◆ Problem ◆
The records must be duplicated exactly, with every picture left out.

[Stored items]
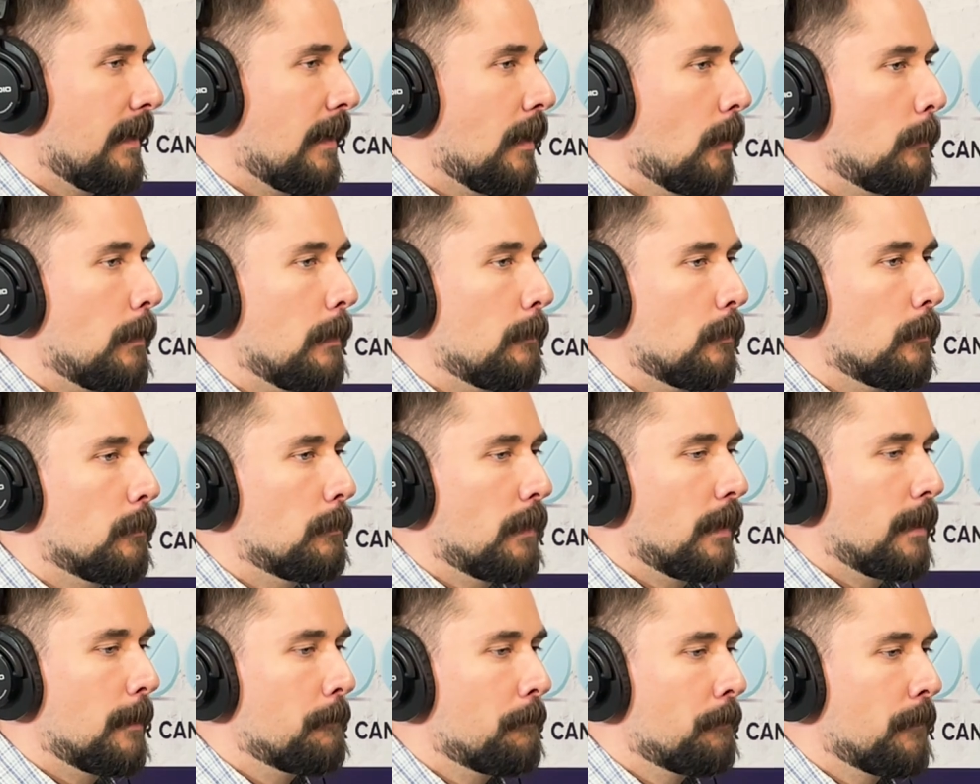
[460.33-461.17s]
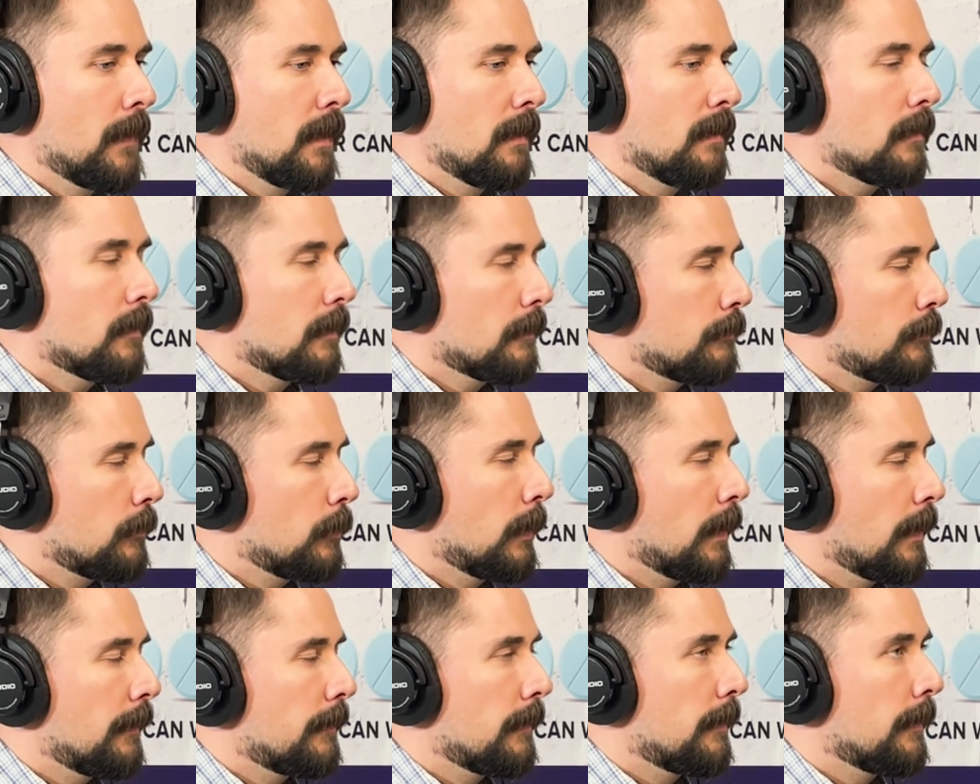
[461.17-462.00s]
help people, but there are a few
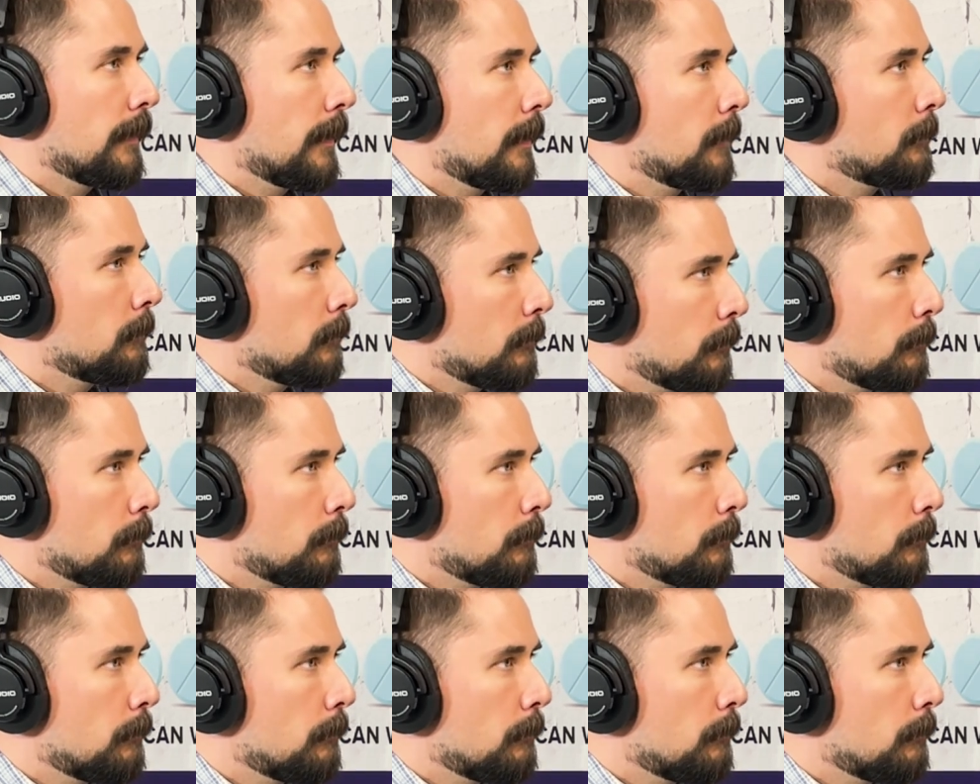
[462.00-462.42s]
out there that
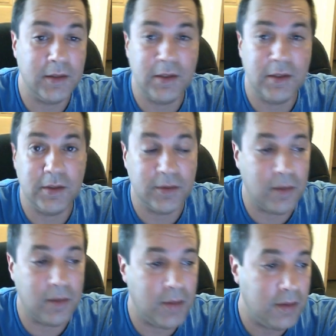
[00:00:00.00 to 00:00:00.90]
seasons.
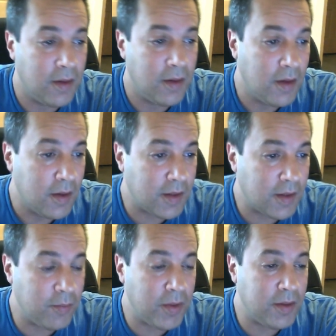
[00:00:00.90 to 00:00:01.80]
I mean,
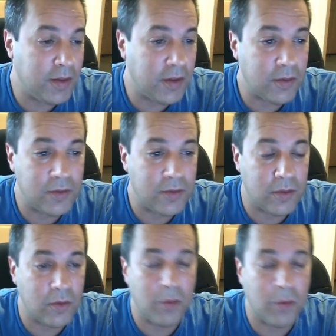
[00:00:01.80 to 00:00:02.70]
they've been near
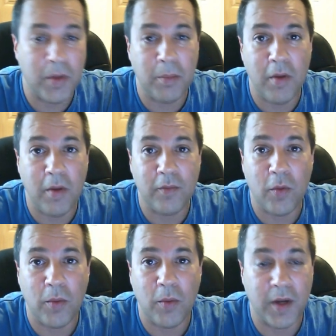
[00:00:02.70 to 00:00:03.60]
to a little bit above
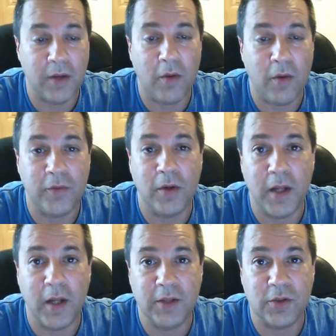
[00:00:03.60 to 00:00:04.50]
normal, getting off to
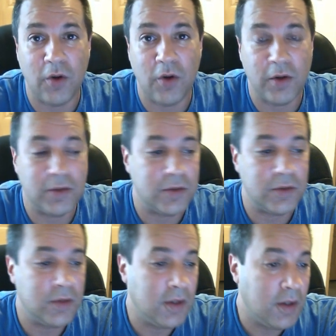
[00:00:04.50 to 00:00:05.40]
late starts.
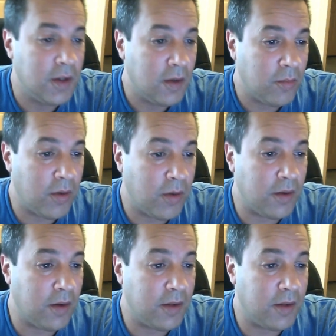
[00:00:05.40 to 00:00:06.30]

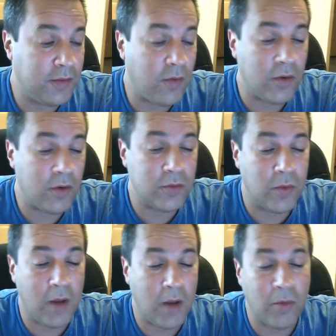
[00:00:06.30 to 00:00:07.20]
But as far as
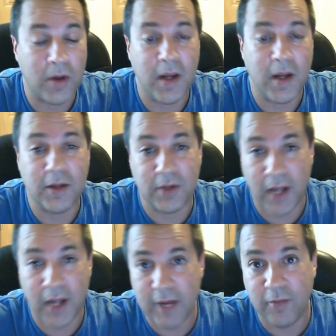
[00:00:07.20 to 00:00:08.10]
what I'm looking at is the
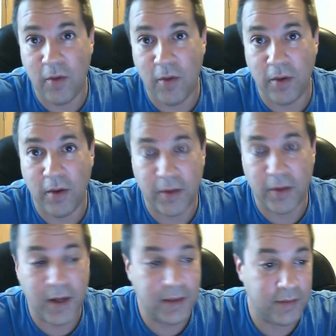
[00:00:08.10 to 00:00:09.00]
landfalling
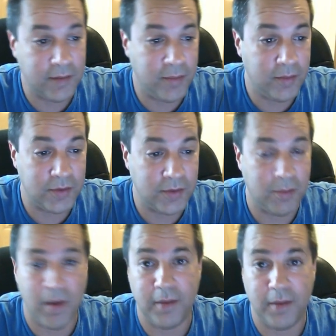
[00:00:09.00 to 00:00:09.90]
hurricanes have been just
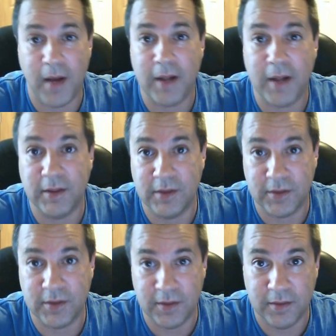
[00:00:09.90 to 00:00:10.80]
about
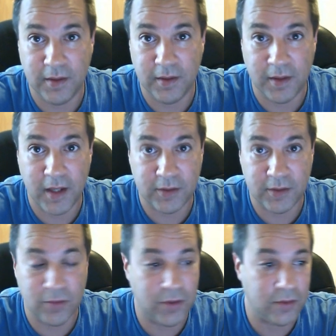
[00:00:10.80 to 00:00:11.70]
non-existent in the
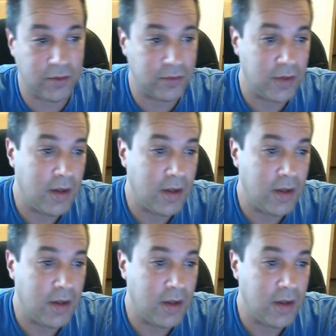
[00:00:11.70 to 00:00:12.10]
last 2 years.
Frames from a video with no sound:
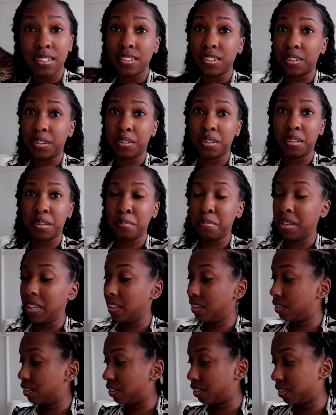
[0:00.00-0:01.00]
to go to the
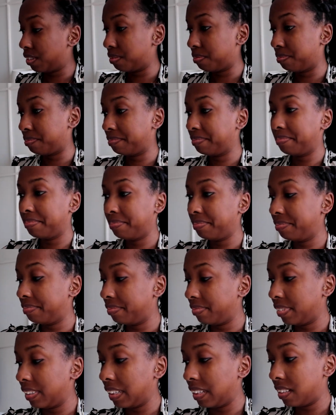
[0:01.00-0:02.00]
beach
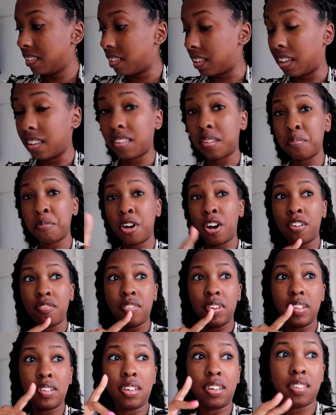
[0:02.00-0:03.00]
to get some
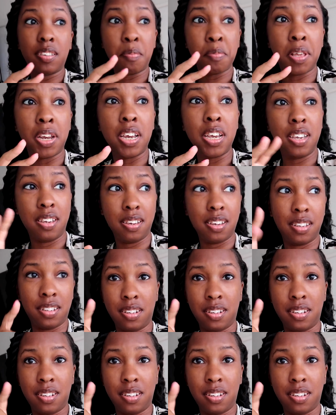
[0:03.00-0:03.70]
coffee, to get something to eat,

◆ Output for this task ◆
[460.33-461.17s]
[461.17-462.00s]
help people, but there are a few
[462.00-462.42s]
out there that
[00:00:00.00 to 00:00:00.90]
seasons.
[00:00:00.90 to 00:00:01.80]
I mean,
[00:00:01.80 to 00:00:02.70]
they've been near
[00:00:02.70 to 00:00:03.60]
to a little bit above
[00:00:03.60 to 00:00:04.50]
normal, getting off to
[00:00:04.50 to 00:00:05.40]
late starts.
[00:00:05.40 to 00:00:06.30]

[00:00:06.30 to 00:00:07.20]
But as far as
[00:00:07.20 to 00:00:08.10]
what I'm looking at is the
[00:00:08.10 to 00:00:09.00]
landfalling
[00:00:09.00 to 00:00:09.90]
hurricanes have been just
[00:00:09.90 to 00:00:10.80]
about
[00:00:10.80 to 00:00:11.70]
non-existent in the
[00:00:11.70 to 00:00:12.10]
last 2 years.
Frames from a video with no sound:
[0:00.00-0:01.00]
to go to the
[0:01.00-0:02.00]
beach
[0:02.00-0:03.00]
to get some
[0:03.00-0:03.70]
coffee, to get something to eat,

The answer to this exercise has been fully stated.